Rare disease researchers have another trick up their sleeve to speed up recruitment: searchable data. When researchers can easily search high-quality data, they can find the people who can benefit most from a potential cure. One way to find rare disease patients is to comb through combined data from multiple sources. For example, searching disease registries can be highly effective. Using a standardized script to query across different registries in one move can simplify the process and accelerate recruitment exponentially. This can allow rare disease researchers to find an adequate sample size, despite the limited number of potential candidates.
Leveraging eConsent
Once possible participants are identified, the next hurdle is enrollment. One of the biggest challenges for clinical trial participants is the burden of travel to the site. For patients living in rural areas or with high-risk health conditions, this can make the difference of whether or not they will participate in a trial.
Fortunately, eConsent eliminates the need for patients to travel to sites to complete pre-screening questionnaires or informed consent. Instead, participants can complete these activities from their homes with the help of eConsent features such as video chat and e-signature. Language barriers or cultural issues can likewise be overcome by offering virtual support, including live translators via video chat.

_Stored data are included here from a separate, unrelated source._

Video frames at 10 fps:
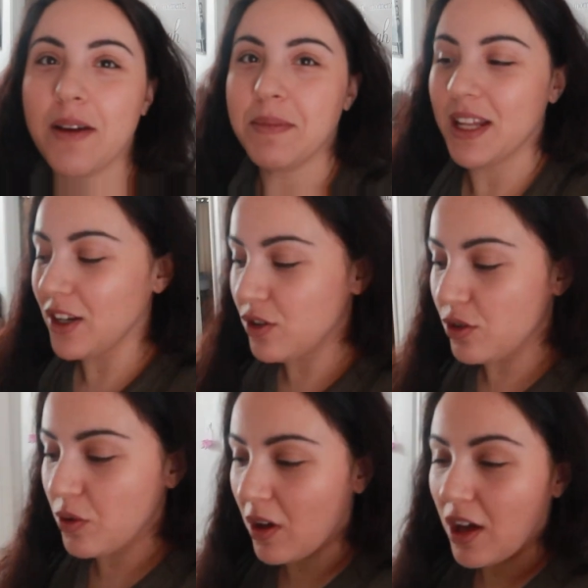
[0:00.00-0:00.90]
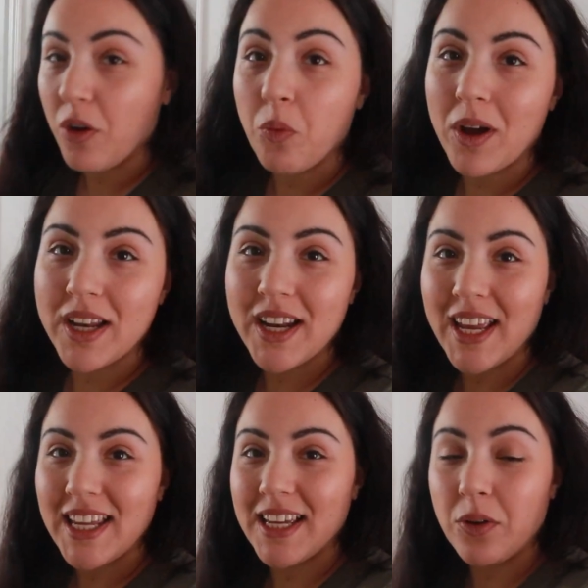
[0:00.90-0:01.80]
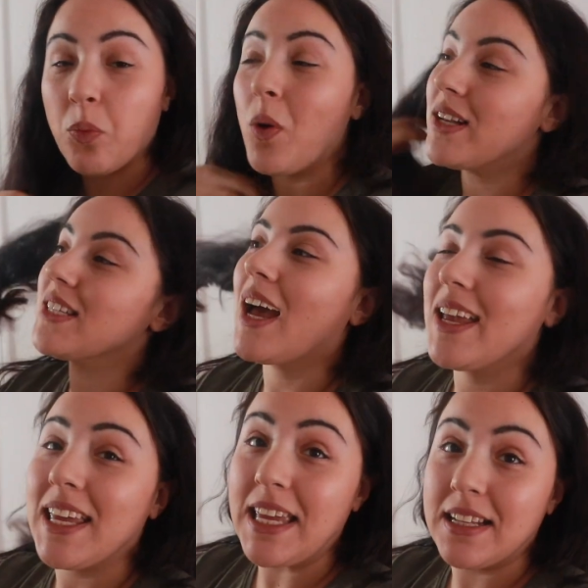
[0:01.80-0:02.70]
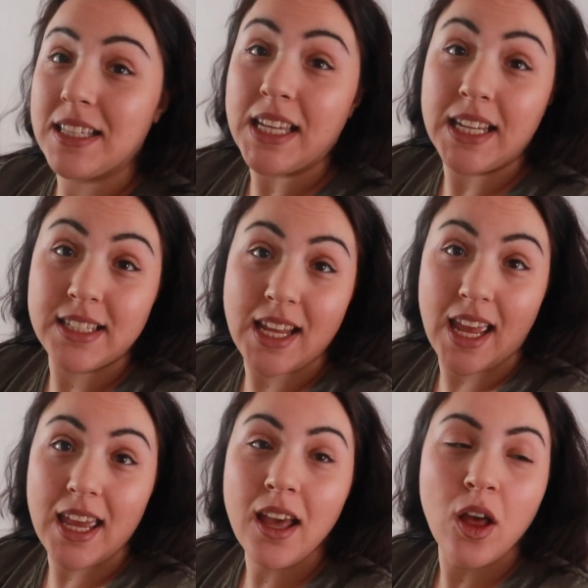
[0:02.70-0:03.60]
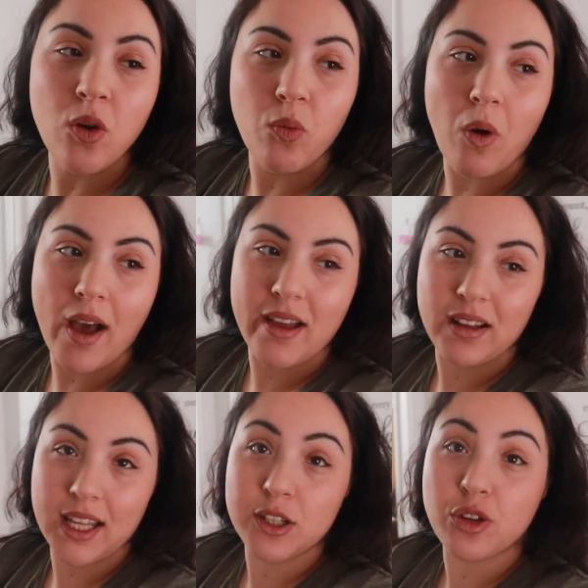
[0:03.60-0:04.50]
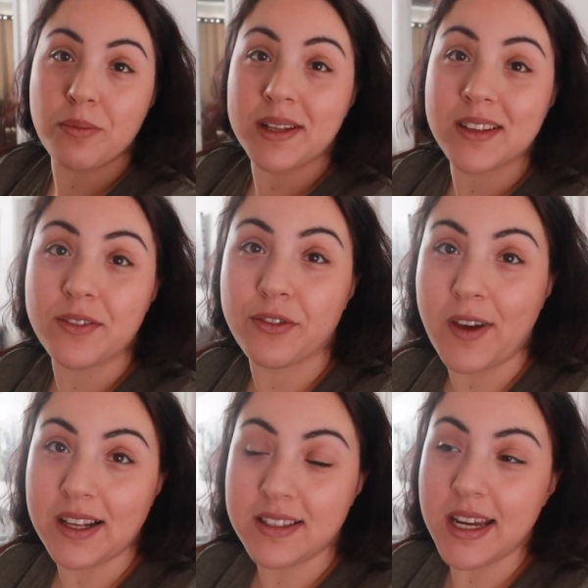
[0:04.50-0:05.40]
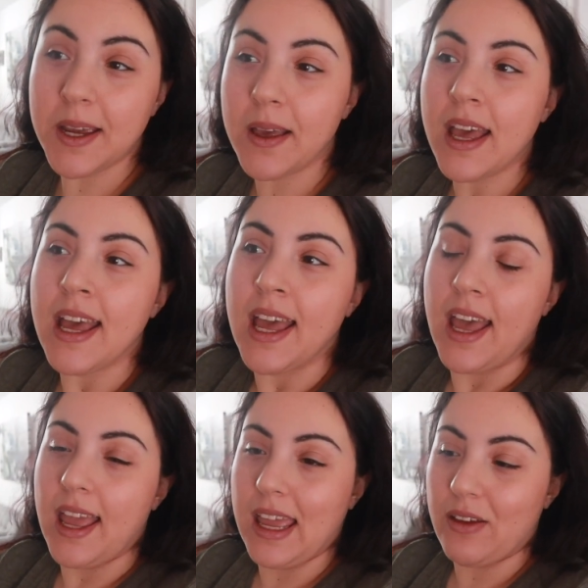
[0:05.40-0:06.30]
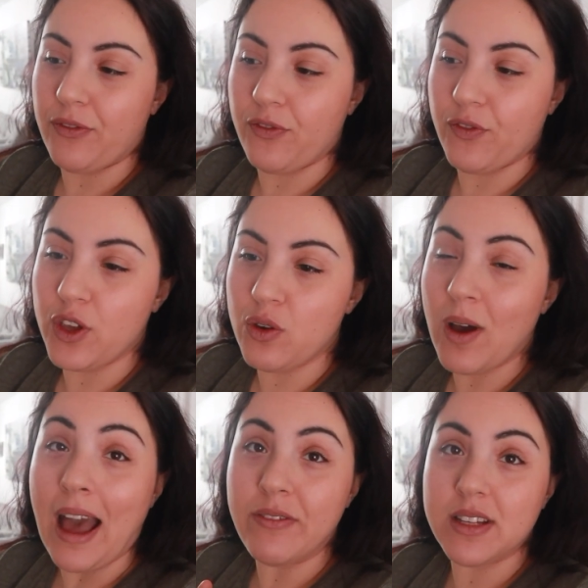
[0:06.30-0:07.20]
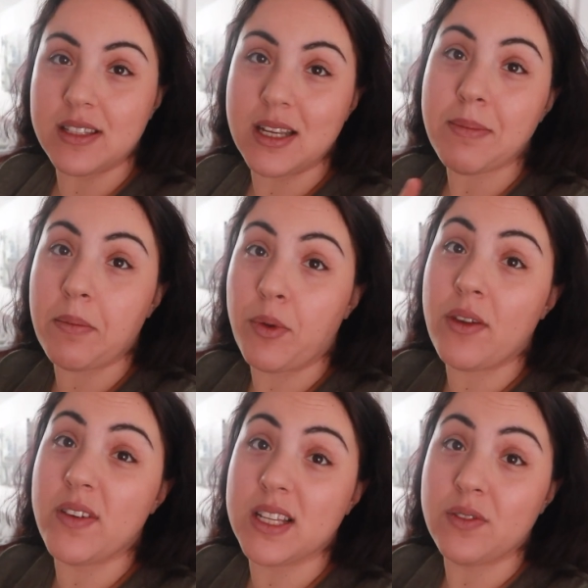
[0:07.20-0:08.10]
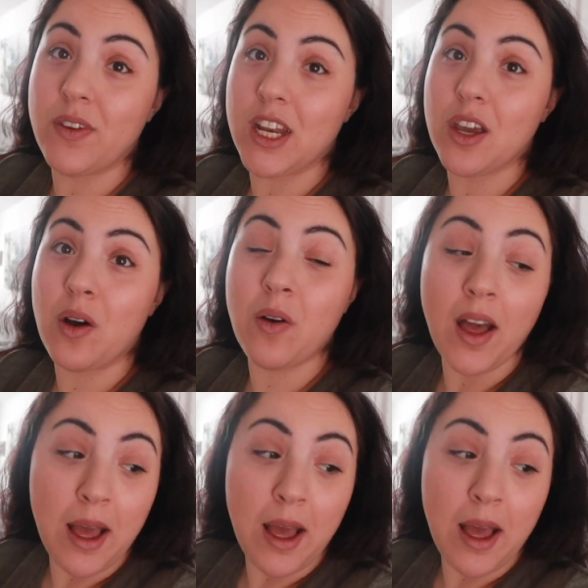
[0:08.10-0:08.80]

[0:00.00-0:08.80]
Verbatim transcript: I'm gonna do a what and I what I eat in a day while intermittent fasting. If you haven't seen my previous video,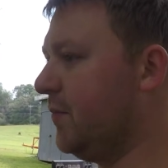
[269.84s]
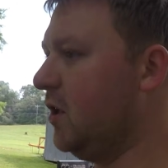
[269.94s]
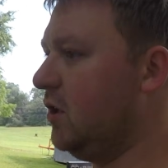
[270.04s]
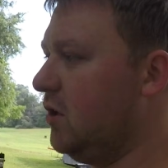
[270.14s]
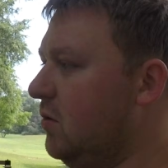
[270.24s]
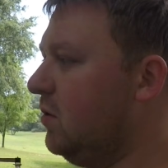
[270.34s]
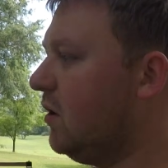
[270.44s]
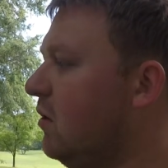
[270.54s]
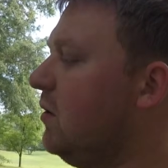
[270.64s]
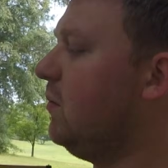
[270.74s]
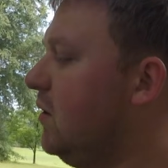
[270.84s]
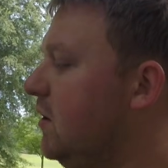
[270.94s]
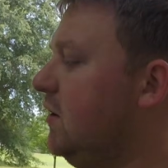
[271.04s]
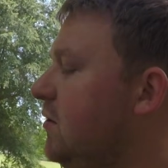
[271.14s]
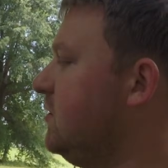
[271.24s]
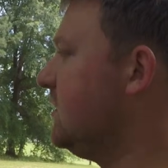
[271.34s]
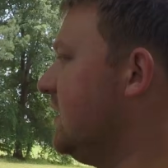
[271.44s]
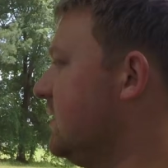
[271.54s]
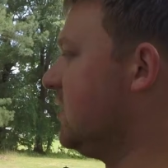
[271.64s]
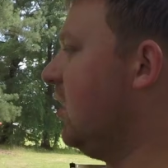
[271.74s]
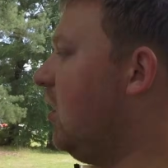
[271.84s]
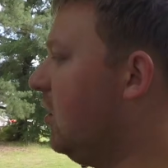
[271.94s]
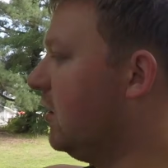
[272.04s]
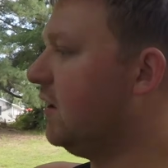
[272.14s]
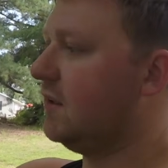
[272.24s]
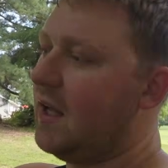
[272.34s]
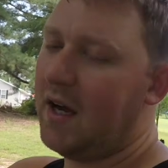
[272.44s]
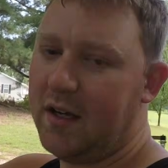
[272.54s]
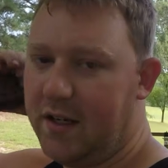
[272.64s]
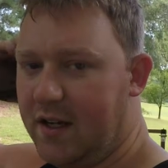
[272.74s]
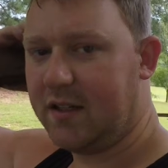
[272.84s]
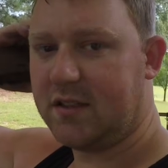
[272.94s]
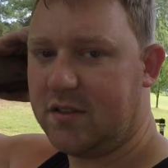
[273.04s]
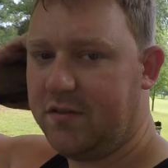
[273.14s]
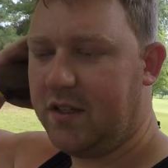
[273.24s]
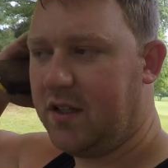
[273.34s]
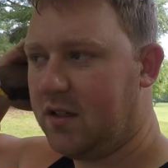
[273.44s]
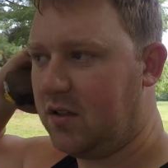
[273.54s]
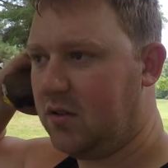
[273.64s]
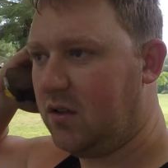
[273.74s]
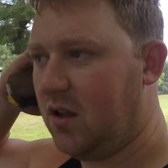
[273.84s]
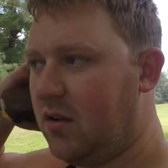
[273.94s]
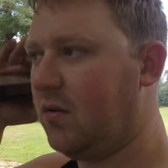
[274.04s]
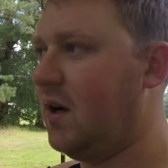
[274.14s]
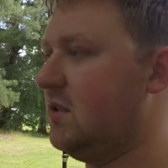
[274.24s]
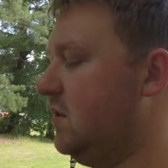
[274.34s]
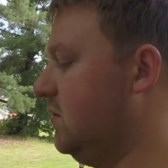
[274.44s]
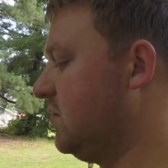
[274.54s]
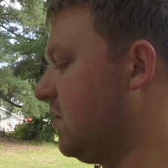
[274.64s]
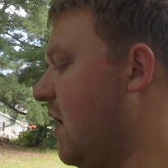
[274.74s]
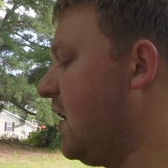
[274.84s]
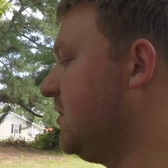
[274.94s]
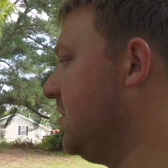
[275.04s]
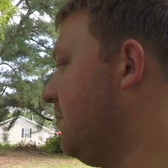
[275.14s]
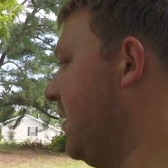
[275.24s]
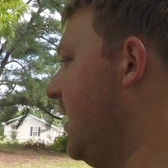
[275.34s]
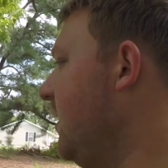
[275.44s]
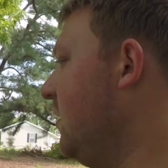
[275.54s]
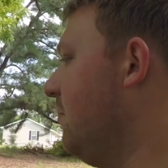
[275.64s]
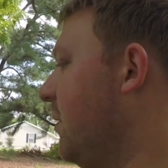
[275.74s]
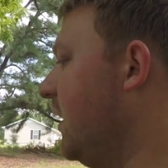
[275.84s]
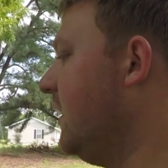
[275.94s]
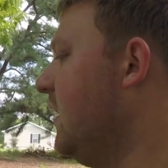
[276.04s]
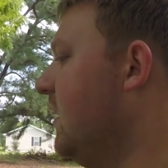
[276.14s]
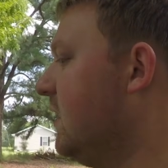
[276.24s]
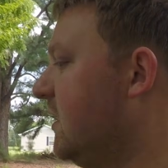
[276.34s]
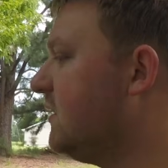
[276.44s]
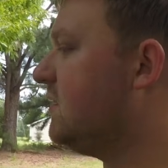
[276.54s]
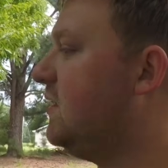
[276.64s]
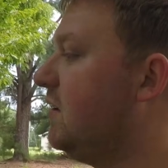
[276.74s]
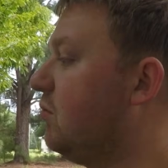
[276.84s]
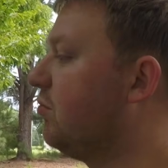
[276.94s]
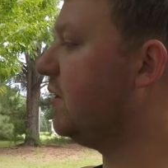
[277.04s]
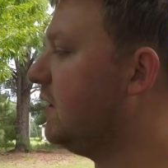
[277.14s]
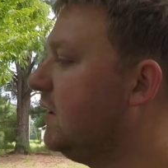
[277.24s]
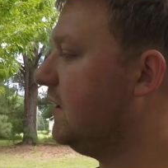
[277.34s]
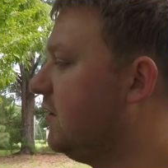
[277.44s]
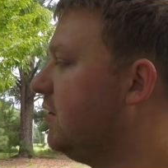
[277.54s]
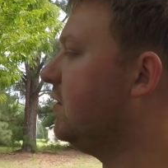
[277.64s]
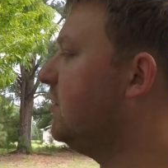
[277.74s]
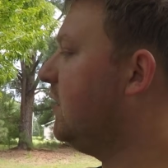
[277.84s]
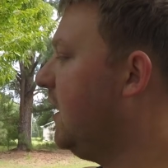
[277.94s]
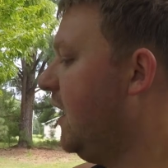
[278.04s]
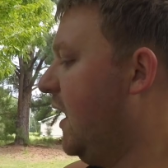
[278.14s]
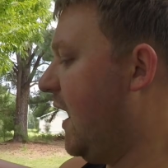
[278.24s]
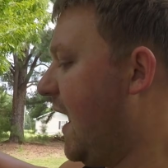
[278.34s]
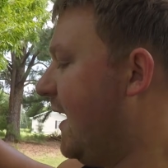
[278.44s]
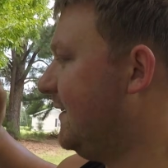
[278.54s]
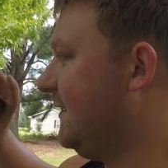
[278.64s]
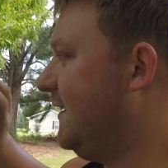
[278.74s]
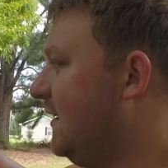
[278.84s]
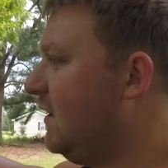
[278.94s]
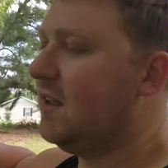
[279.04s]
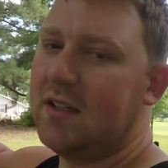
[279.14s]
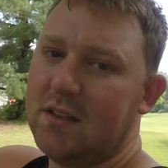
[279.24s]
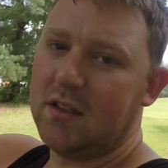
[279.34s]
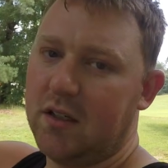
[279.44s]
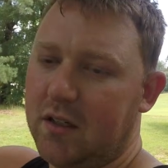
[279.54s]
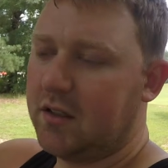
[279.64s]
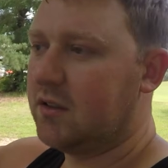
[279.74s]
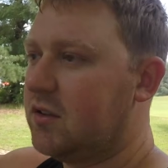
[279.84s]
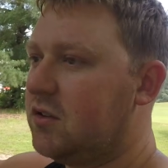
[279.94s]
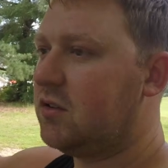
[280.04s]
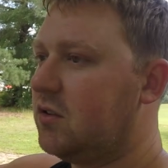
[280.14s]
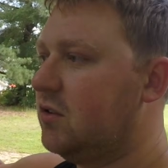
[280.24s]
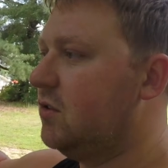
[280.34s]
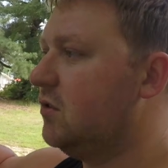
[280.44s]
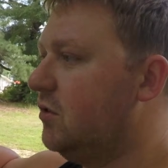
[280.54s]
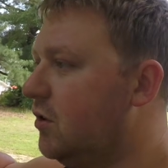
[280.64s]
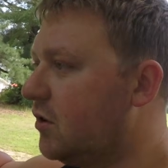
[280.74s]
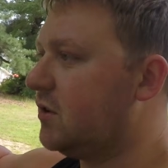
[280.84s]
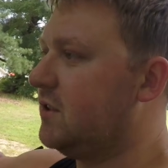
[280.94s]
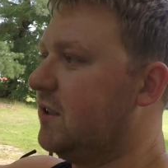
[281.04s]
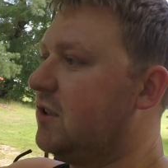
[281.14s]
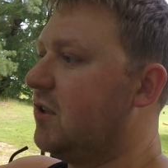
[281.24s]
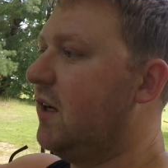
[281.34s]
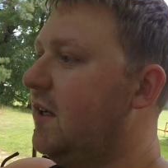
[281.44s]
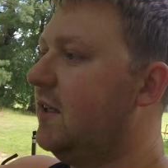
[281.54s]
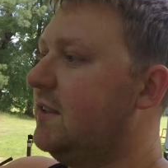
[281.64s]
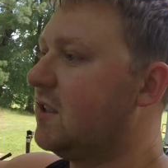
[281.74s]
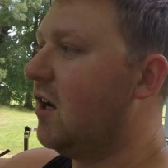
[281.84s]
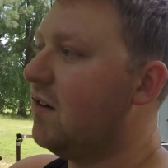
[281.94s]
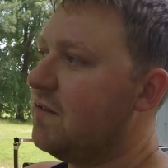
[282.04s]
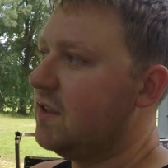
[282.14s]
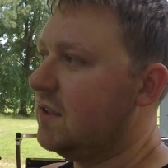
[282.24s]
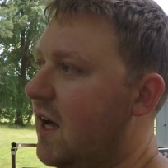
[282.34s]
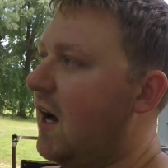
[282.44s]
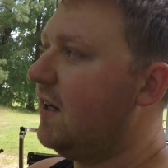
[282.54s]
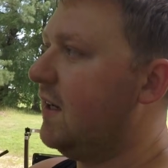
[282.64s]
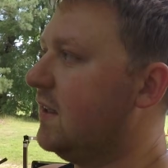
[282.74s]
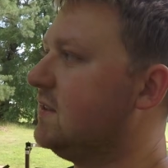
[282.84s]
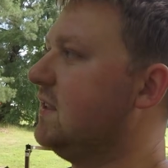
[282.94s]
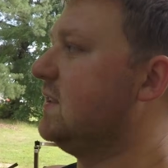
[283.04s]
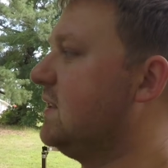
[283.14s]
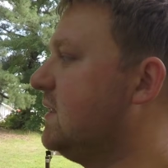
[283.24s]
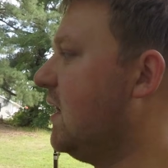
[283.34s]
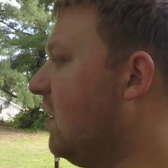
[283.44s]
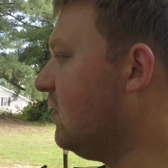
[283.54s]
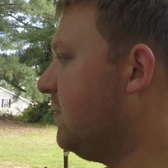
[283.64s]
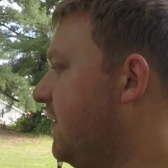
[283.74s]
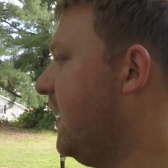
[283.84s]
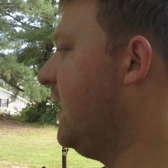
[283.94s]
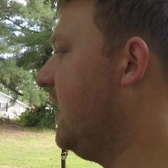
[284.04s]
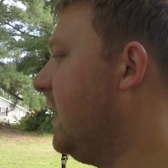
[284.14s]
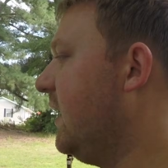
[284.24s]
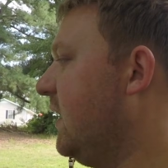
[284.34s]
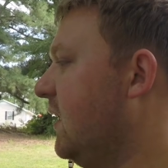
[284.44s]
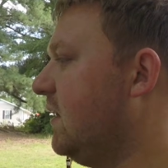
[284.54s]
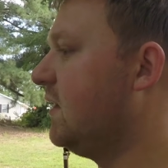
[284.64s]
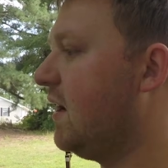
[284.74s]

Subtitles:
You would only want to use this on a Line-X vehicle, otherwise you'd scratch your paint. But this did really good at getting in the nooks and crannies of the Line-X itself and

Importantly, eConsent also allows for dynamic consent, so participants can retract or add new layers of consent over time. This paves the way for researchers to reuse data collected from various sources or even contact patients involved in other research projects through the applicable sponsors for research purposes.
Embracing FAIR data
Patient data registries that are findable, accessible, interoperable, and reusable (FAIR) for both humans and computers support research across multiple resources. This is especially relevant in rare disease research since data is too often scarce and scattered. When rare disease registries are created according to FAIR standards, then specific research questions can be asked across multiple registries without physically combining data.
Recently, a small group of researchers wrote about searching European Reference Networks (ERNs), made up of 24 virtual networks to search for a sample group of patients for a hypothetical vascular anomaly study. Their project showed how researchers can combine data from various places to create an adequate sample size, regardless of a potentially small affected patient population.
Day-to-day data collection can be used for other rare disease research—but first it must be machine-readable to be valuable. For health systems in the European Union, it’s mandatory to collect data on certain rare or low-prevalence complex diseases—after all, when combined these affect the daily lives of around 30 million EU citizens. Every registry collects common data elements (e.g., gender, age of onset, diagnosis of disease, consent info), thereby creating huge machine-readable cross-registries for researchers to mine in their quest for cures. Other nations looking to create this success must prioritize interoperability and FAIR data principles in data collection to ensure precious data can be reused to accelerate future rare disease research.
The work done within the pharma industry for rare disease shines especially brightly. It promises the hope of a better life for those who need it most. Decentralized methods, such as eConsent, can support a completely remote prescreening, enrollment, and consent process. At the same time, reusable data speeds up the process of both finding potential participants and can even give researchers a jumpstart on their research.